Recuerdo un tiempo, cuando era niño y llegaban las vacaciones de verano, que TVE1 tenía por costumbre emitir después del Telediario series de televisión, generalmente de ciencia-ficción, que con sus carismáticos personajes, sus fabulosos decorados y sus rebuscadas tramas (presentando aventuras autoconclusivas en cada capítulo) tenían la virtud de pegarnos al sillón con los ojos como platos. No debemos perder de vista que era una época donde internet ni existía ni se la esperaba, no teníamos cadenas privadas ni TV en streaming, con lo cual, esclavos de dos únicos canales de televisión, la oferta era mínima. En ese clima de escasez llegaron a nuestras pantallas joyitas como La Fuga de Logan, Galáctica: Estrella de Combate o El Gran Héroe Americano, por citar sólo algunas.
En mi caso concreto, he de decir que cualquiera de las mencionadas caló muy profundamente en mi alma infantil, hechizando mi imaginación con unas dosis de fantasía y encantamiento sin parangón. Y cuando digo sin parangón, quiero decir que con el devenir de los años, quizás porque uno se vuelve más cínico y se curte su capacidad de asombro, pocos productos -por no decir ninguno- vuelven a ser capaces de transportarte como lo hacían esas series de antaño. Y es una pena, porque en el fondo, es como si una parte de ti muriera en el proceso.
Sin embargo, contra todo pronóstico, hay veces (muy pocas) en que los planetas parecen alinearse, y de pronto, tantos años después, descubres una producción que es capaz de despertar en ti sentimientos similares a los que te embargaban aquellas lejanas tardes de verano, y sientes que la chispa de la magia, aquella que creías apagada sigue presente en tu corazón, que aún eres capaz de emocionarte hasta las trancas con una serie de nueva factura, porque vuelve a darte aquello que creías perdido: carismáticos personajes, fabulosos decorados y rebuscadas tramas (presentando aventuras autoconclusivas en cada capítulo). Y vuelves a sentirte niño, y a cruzar los dedos pensando que no todo está perdido.
Y como probablemente a estas alturas os estaréis preguntando qué serie es esa capaz de obrar el milagro, me dejaré de rodeos para desvelaros su título de una vez por todas: estoy hablando de The Orville.
Situada 300 años en el futuro, esta comedia dramática de ciencia-ficción sigue las aventuras de los tripulantes de The Orville, un buque explorador de la flota interestelar de la Tierra. Aunque parezca una gran nave, en realidad es de las peores de la flota. Y su tripulación no puede ser más acorde con esta nave.

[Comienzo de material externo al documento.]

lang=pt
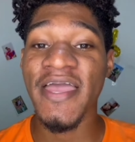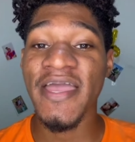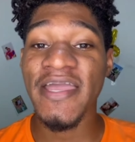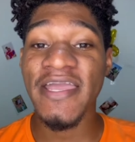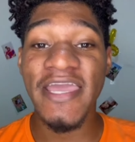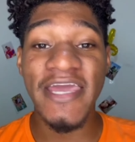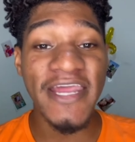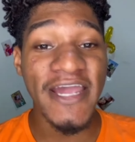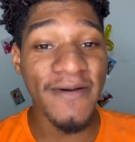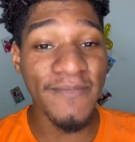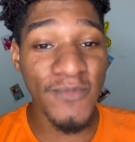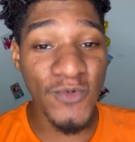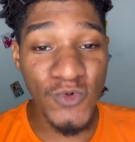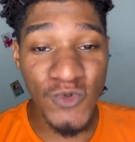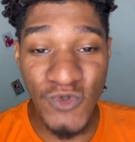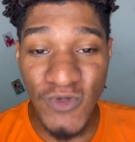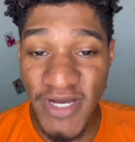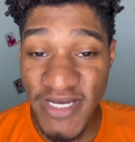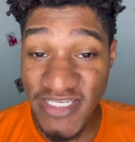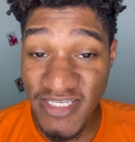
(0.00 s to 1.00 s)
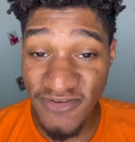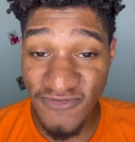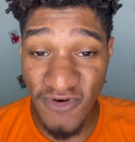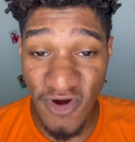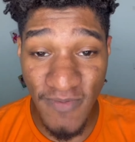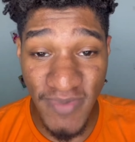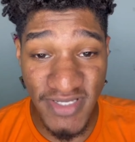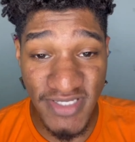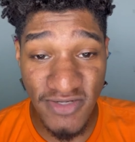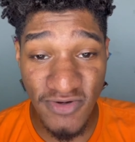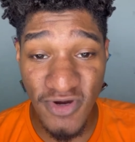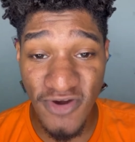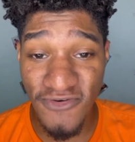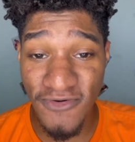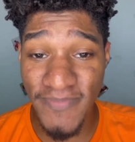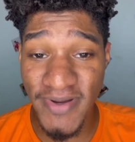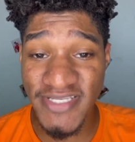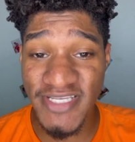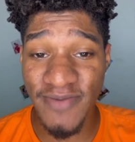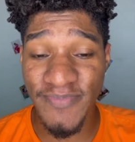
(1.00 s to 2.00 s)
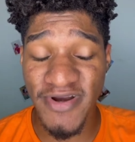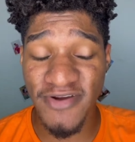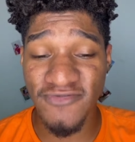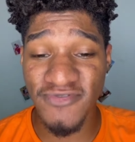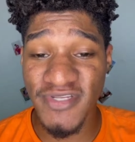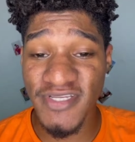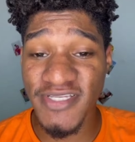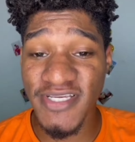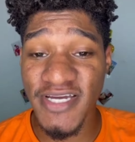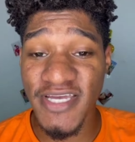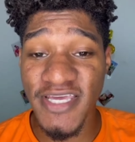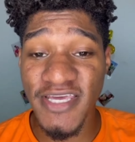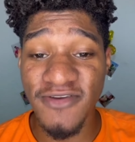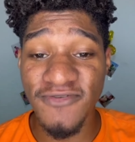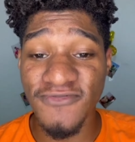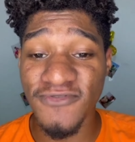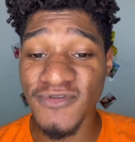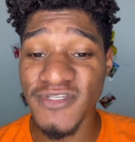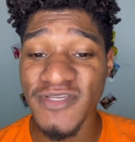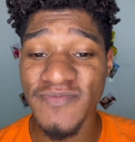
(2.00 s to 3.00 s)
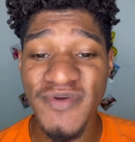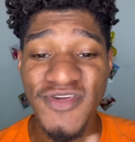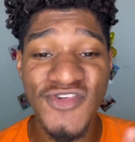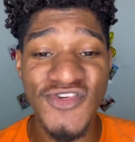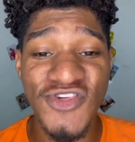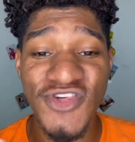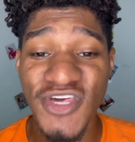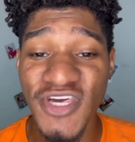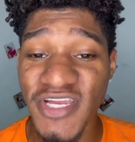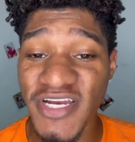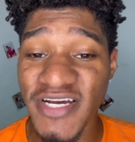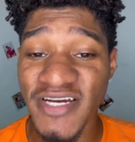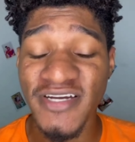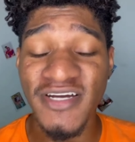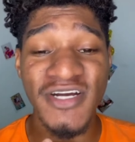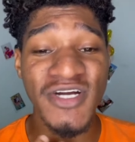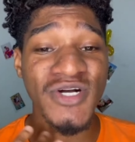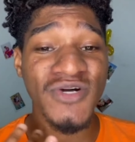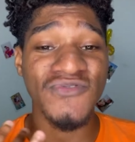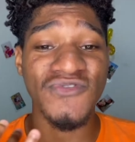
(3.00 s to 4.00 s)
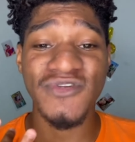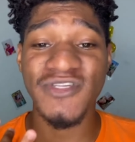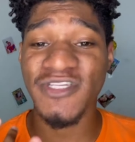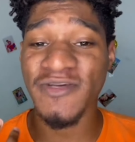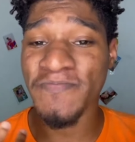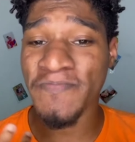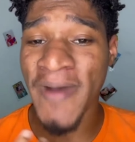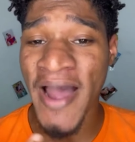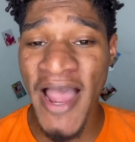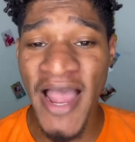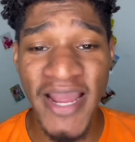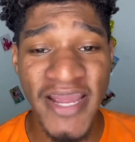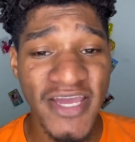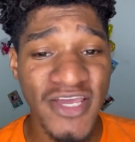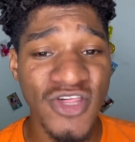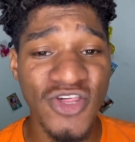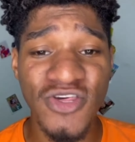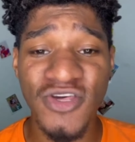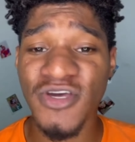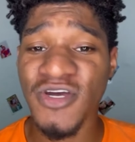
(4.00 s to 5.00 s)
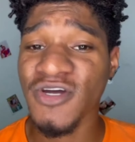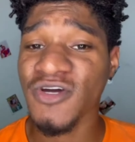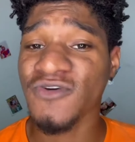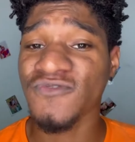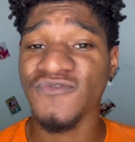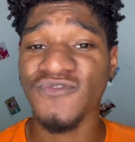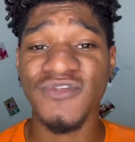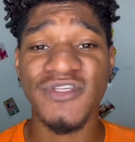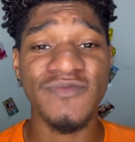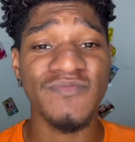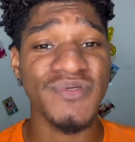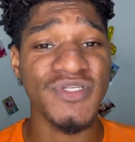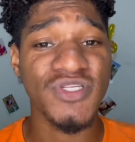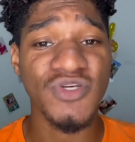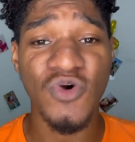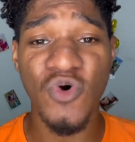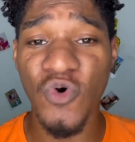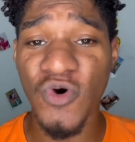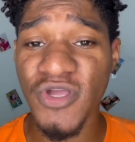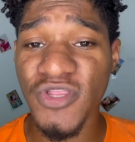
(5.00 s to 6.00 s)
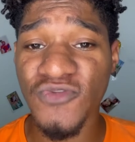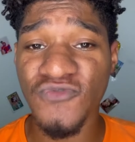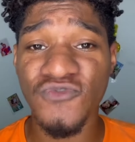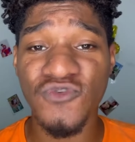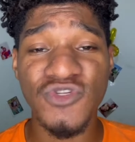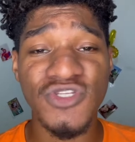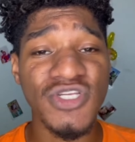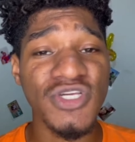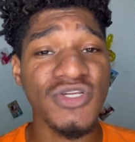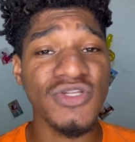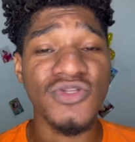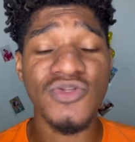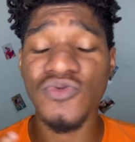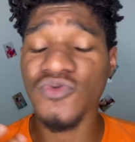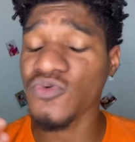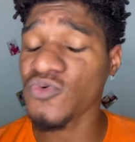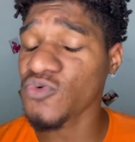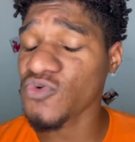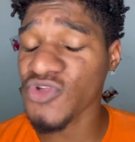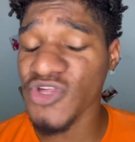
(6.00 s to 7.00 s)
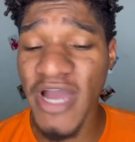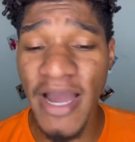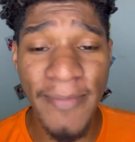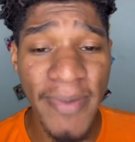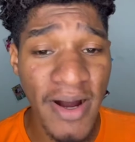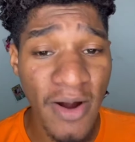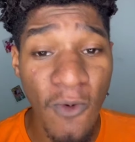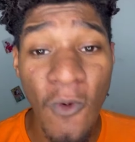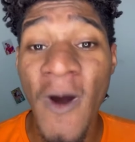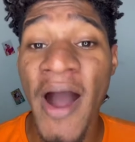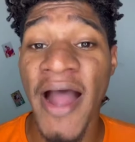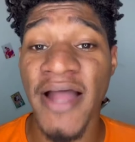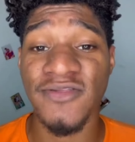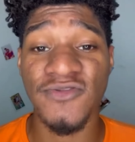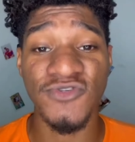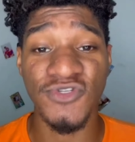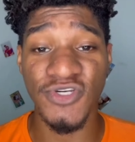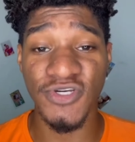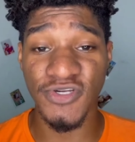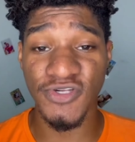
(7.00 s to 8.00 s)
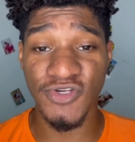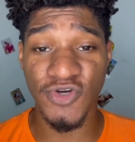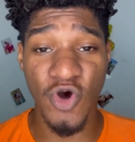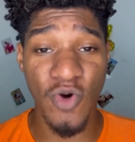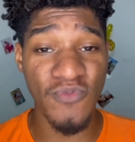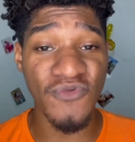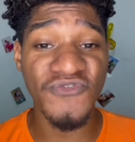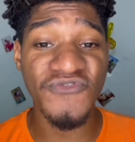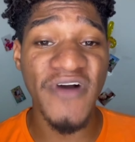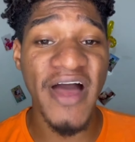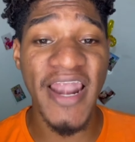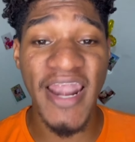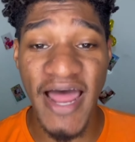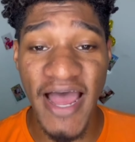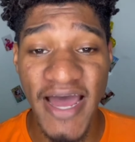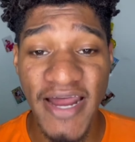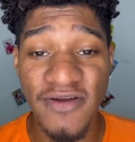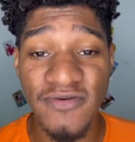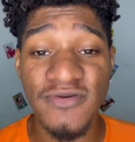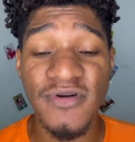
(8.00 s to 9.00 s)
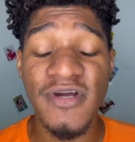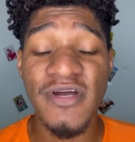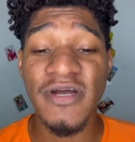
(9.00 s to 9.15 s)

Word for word: Queria muito que essa informação que eu vou passar para vocês aqui fosse mentira, fosse marketing, fosse biscoito, fosse o Diaba 4, gente, como falaram.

Ed Mercer es nombrado capitán de The Orville, lo que supone un importante salto en su carrera, pero todo se trunca cuando descubre que su ex mujer forma parte de la tripulación como la segunda de a bordo. El personal, formado por humanos y extraterrestres de diversas razas, así como por un singular robot, tendrán que lidiar con todo tipo de amenazas intergalácticas, mientras tratan de resolver los distintos conflictos personales que surgen de la convivencia y el día a día.
La serie no oculta en ningún momento su innegable inspiración en Star Trek, aún así, logrando con creces superar a cualquier serie oficial de esa franquicia de los últimos años. Tiene todo aquello que hacía especial a la serie original o a su continuación de La Nueva Generación: excelentes guiones (que recogen ideas de actualidad social y filosófica), magnífica química entre los protagonistas (hacia los que -por su carisma- sientes una rápida empatía), buen elenco y definición de secundarios, humor cuando toca y unos más que dignos efectos especiales.
En definitiva, amigos, una cita obligada para todos los amantes de la buena ciencia-ficción, capaces de disfrutar de una trama fresca y sencilla sin más complicación que la que aportan unos capítulos autoconclusivos.
De momento, son 36 episodios repartidos en tres temporadas, disponibles en Disney Plus.